I now have no hair left; I’ve torn it all out.  My teeth are just stumps from excessive gnashing.  My faith in humanity has been destroyed!

Dear Science

Every time you annotate things using free text and without using structured vocabularies, a kitten bioinformatician dies.  Every time you make a spelling mistake, computers explode in silent fury.  Your brain is amazing, it can recognise patterns in words and associate them together; alas there is no computer in existence that can match that ability.

Please – for the love of all that is good in the world – stop using free text and start using structured vocabularies, drop-down lists and ontologies.

Many thanks




  1. While I agree with the gist of this article, the quotes are actually a red herring: quotes are delimiters, and they are completely redundant as such in the XLSX file format. Text in here should not be quoted. Rather, the quotes should be added when converting the file to a CSV or similar.
    Concerning the different spellings of journal names, this is truly irritating and has caused me to add a data normalisation step in front of many of my analyses. It’s actually not too much hassle, it’s just irritating because it’s so unnecessary – and of course it creates work not just for one person but for every user of the data.

  2. Indeed, the quotes are redundant, which begs the question: why are they in the xlsx document?

    I struggle to imagine any “normalisation” step that can fix those journal names, other than a poor bioinformatician sitting there and fixing them by hand….

  3. It’s not just bioinformaticians, it’s also other biologists!
    Wouldn’t it be easier if they just stuck a PubMed ID down too? Then we could all ignore the terrible typos and just pull the data from one common source with a standardised ontology (either programmatically or manually)

    And of course you forgot to mention the American English spellings, eg. standardised vs standardized, foetus vs fetus, oestrogen vs estrogen, etc, which double up any literature searches……..

  4. At best it’s going to require a load of regexes. Ugh.

  5. The good news is that they did include pubmed IDs. The bad news is that they’re are equally unreliable as the rest. Many are empty fields.

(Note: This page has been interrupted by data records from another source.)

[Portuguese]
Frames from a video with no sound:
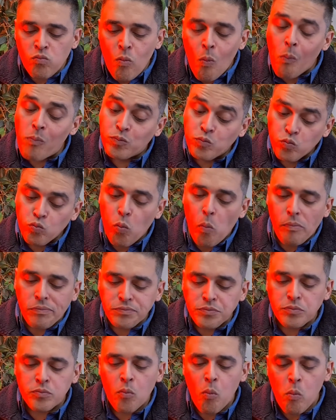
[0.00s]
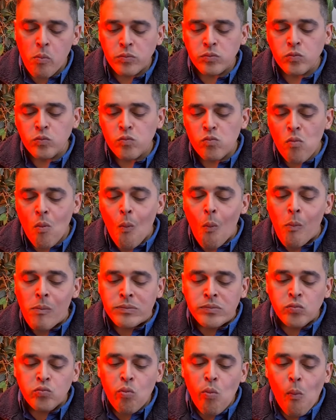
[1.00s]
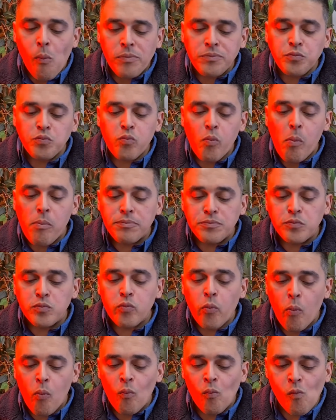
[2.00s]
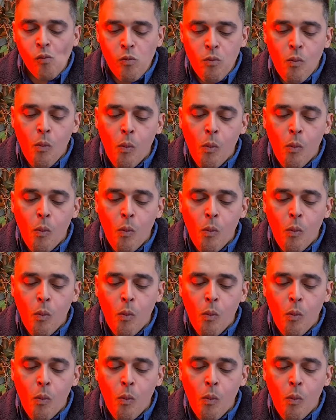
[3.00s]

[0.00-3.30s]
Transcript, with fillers: Hum. Não deixa de ser, né? Uhum.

  6. Mick, you’re being overly harsh on ‘Biologists’. This is not specific to them, it is typical of any human-generated data that is free text. Give anyone the chance to write something not quite computer parseable and they will.

    As mentioned on twitter OpenRefine is your friend here. It corrects most of these issues – short acronyms (e.g. BMJ) excepted.

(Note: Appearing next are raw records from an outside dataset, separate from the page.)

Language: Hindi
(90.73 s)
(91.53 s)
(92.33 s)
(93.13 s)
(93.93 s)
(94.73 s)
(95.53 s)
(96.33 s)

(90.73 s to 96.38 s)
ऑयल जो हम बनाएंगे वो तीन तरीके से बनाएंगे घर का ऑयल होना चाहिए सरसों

    You may want to have look at my corrected list on figShare:

  7. Yes, Regex, or outright dictionaries with mappings from all possible forms to the canonical form. In principle, if one just assumes spelling errors, a basic spell check (there are libraries for that) could also be applied. Of course the existence of technical solutions for this particular problem does not make this sloppiness acceptable.

  8. Stop using excel as a database should be the message.

  9. I completely agree. Maybe something like https://www.sysmo-db.org/rightfield may be helpful if more people used it? (http://bioinformatics.oxfordjournals.org/content/27/14/2021.long)

  10. It’s worrying that just formatting even something as simple as these IDs doesn’t seem to be able to be standardised/standardized. Could someone explain the logic behind having different PMID and PMCID numbers for the same reference? Isn’t that a step backwards from having a ‘unified’ system – or maybe I’m missing something ?

  11. From now on I’m using a different convention everytime I have to put metadata in, just to upset the statisticians.

  12. Even a bioinformaticion should realise biological data is seldom clean, glad to see we’ve been keeping you sharp!